The film does its best to capture the weight of Mamie's decision, focusing less on the brutality and gore of the events that transpired and more on Mamie's life following the tragic events. There's been continued discourse on the responsibility of artists when depicting the horrors of white supremacy and the line between telling the truth and overindulging in showing the blood and the guts of racism. The recent Netflix series "Monster: The Jeffrey Dahmer story", which depicts the crimes of the infamous serial killer that disproportionately targeted queer Black and brown men, has been heavily criticized with even members of some of the victims' family condemning the series for its glorification of Dahmer.
Broad resistance to depictions of the brutality of white supremacy in the name of Black joy, flattens Blackness in the same way many critics have said endless portrayals of violence does.

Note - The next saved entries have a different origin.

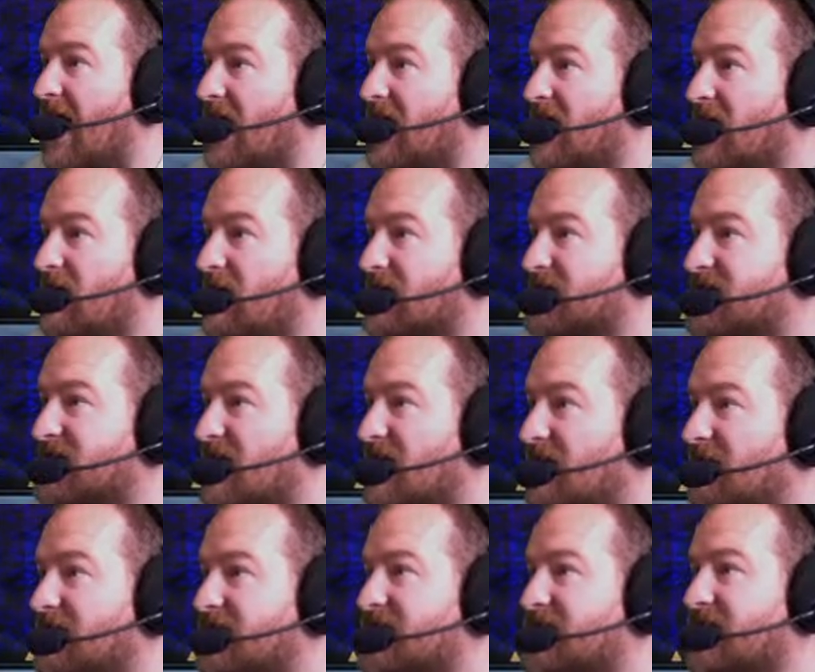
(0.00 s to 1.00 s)

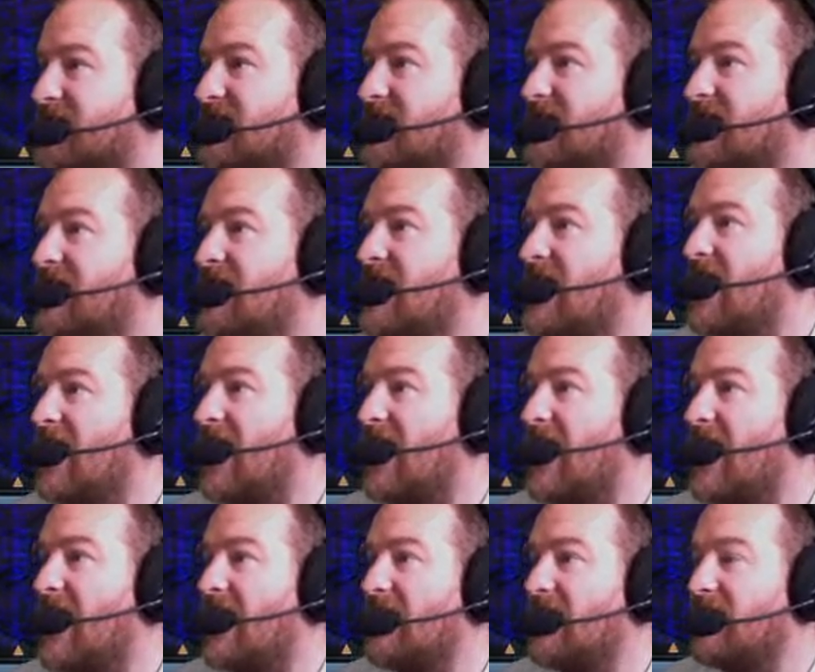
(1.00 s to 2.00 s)
QSL Vasily,
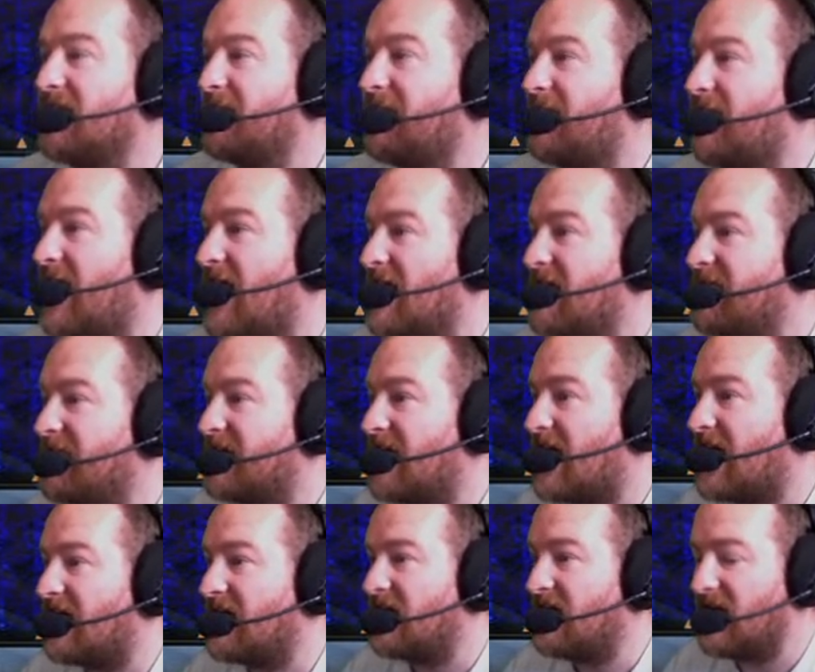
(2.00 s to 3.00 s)
you're
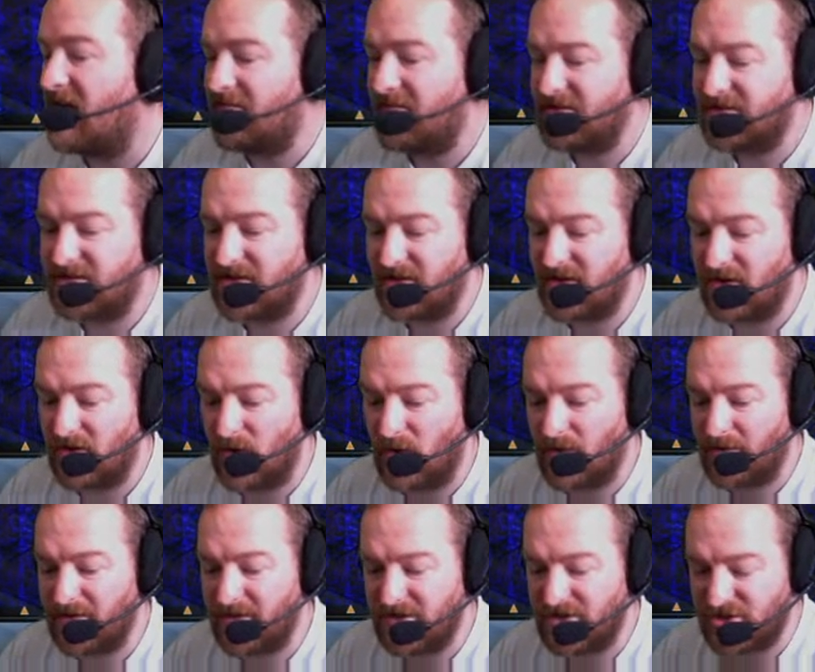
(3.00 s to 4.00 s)
5-9 here into the
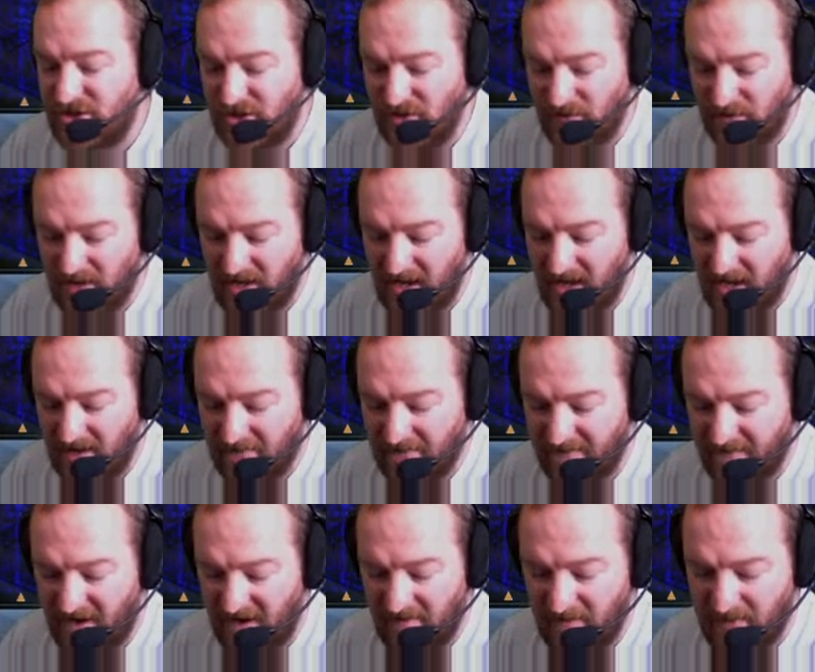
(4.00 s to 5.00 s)
northeast UK,
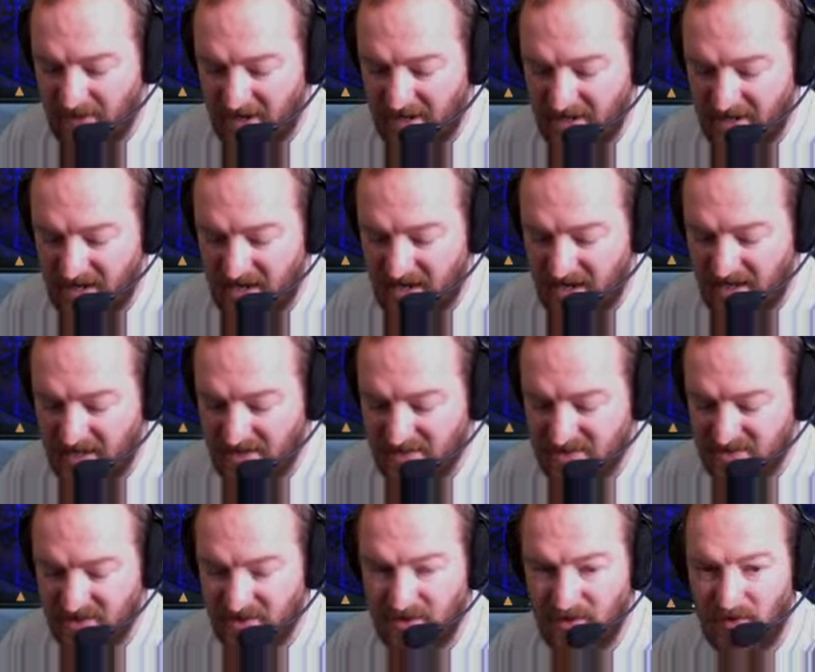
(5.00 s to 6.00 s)
5x9
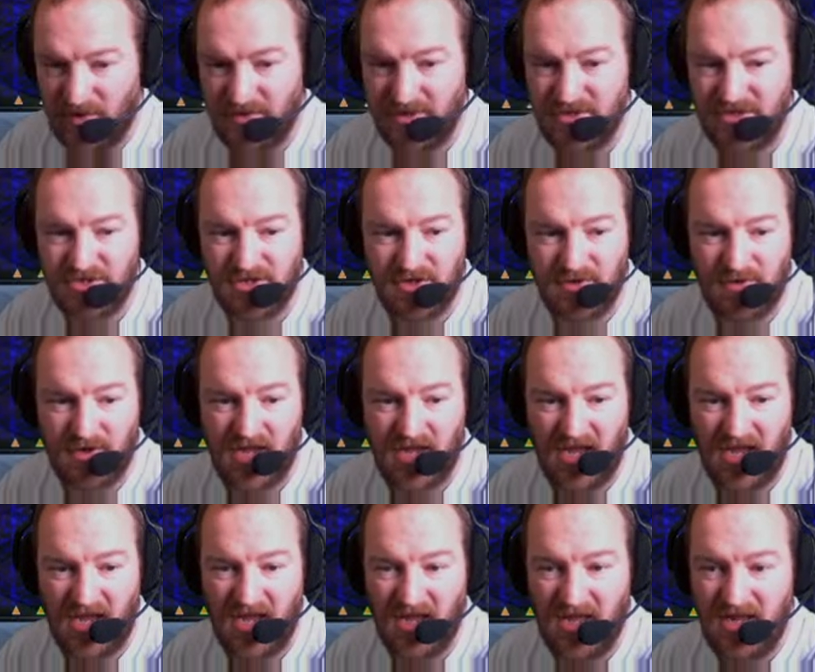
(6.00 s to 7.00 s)
into the northeast
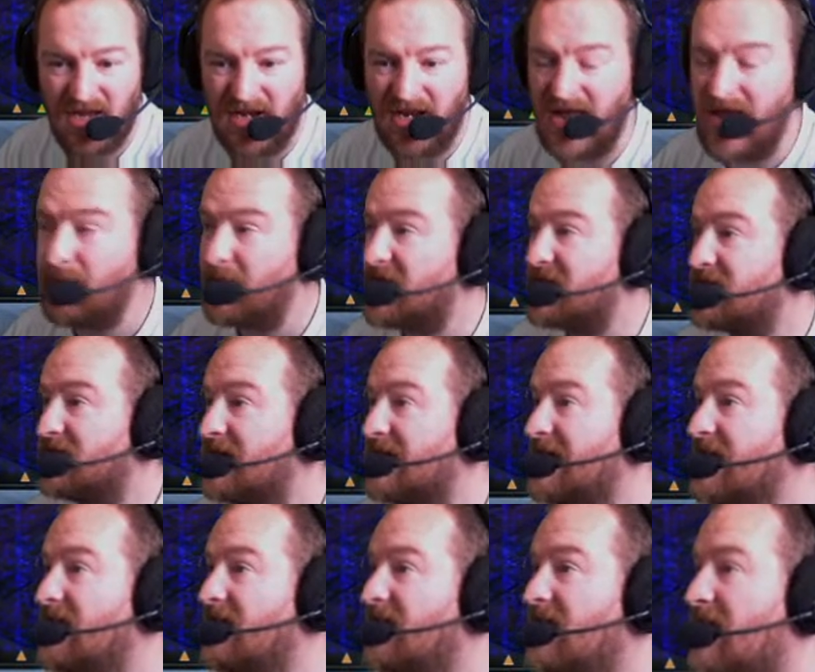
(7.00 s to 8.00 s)
UK. Name is
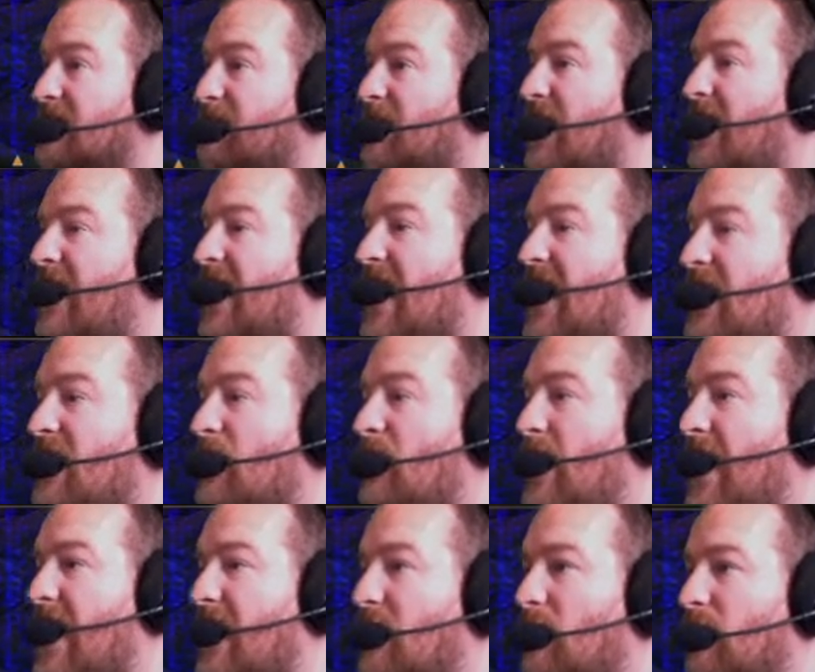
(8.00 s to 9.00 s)
Lee, Lima Echo
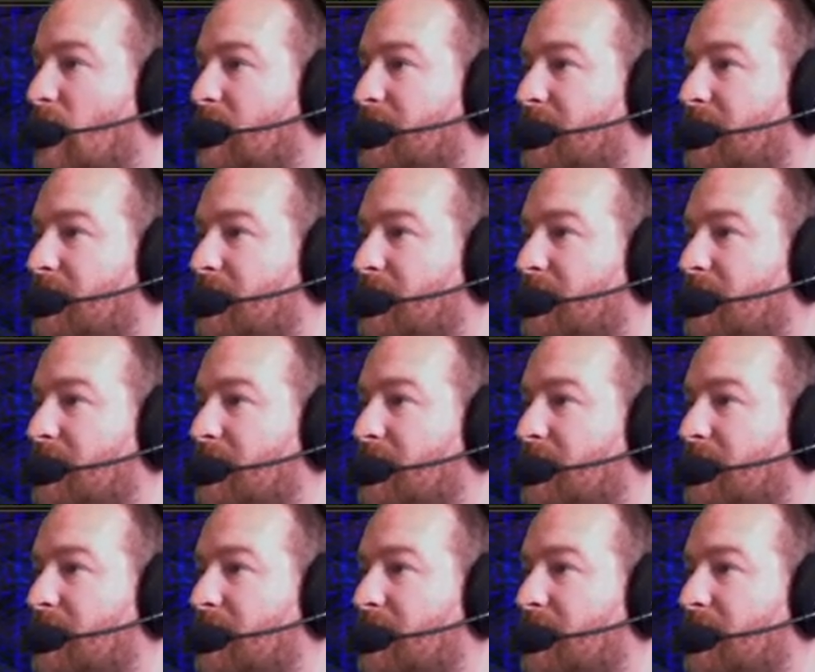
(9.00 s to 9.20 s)
Echo.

Even in our efforts to keep Till's memory alive, we often render him into a mere symbol — static, permanently fixed as inanimate in our collective memory. Till's name has been invoked often as a rhetorical device, used euphemistically to talk about Black boys who have been caught on the wrong side of a white woman's tears. His lynching has been credited with kickstarting what would become the civil rights movement.
Mamie's decision to have an open casket was a reminder to the world that there was a life that used to animate her son's body. Before his head had been beaten and swollen beyond recognition, there was a shy boyish smile that used to stretch across Till's face. He was a 14-year-old who loved and was loved. Emmett was no martyr. He was Mamie's son.
*This story has been updated to correct the place where Emmett Till was killed.